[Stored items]
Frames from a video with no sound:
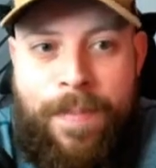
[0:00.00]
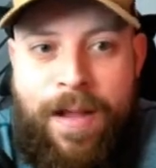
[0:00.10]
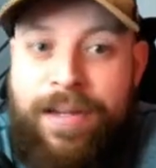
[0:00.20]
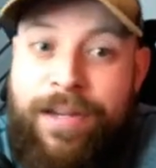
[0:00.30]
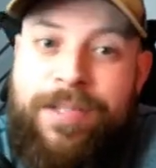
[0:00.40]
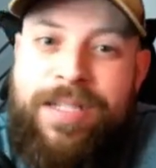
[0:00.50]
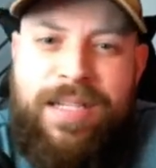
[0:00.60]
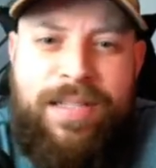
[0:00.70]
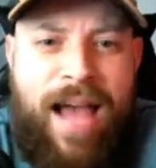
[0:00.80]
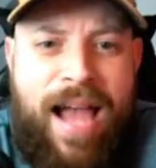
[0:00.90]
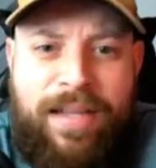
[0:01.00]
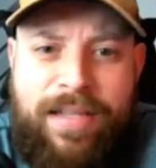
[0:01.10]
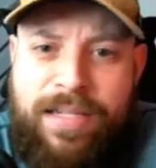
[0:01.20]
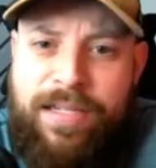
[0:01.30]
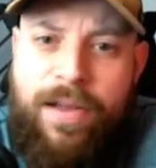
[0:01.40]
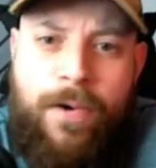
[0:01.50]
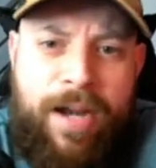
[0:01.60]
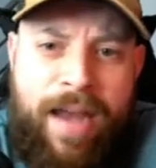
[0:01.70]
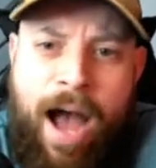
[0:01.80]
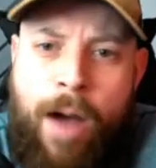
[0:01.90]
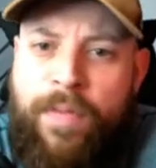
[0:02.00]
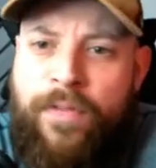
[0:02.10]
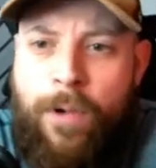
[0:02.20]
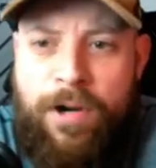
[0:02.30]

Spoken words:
and uses his length to slow it down before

**WORK TO BE COMPLETED**.
Every entry above is to be printed again exactly, pictures omitted.

**PROBLEM SOLUTION**.
Frames from a video with no sound:
[0:00.00]
[0:00.10]
[0:00.20]
[0:00.30]
[0:00.40]
[0:00.50]
[0:00.60]
[0:00.70]
[0:00.80]
[0:00.90]
[0:01.00]
[0:01.10]
[0:01.20]
[0:01.30]
[0:01.40]
[0:01.50]
[0:01.60]
[0:01.70]
[0:01.80]
[0:01.90]
[0:02.00]
[0:02.10]
[0:02.20]
[0:02.30]

Spoken words:
and uses his length to slow it down before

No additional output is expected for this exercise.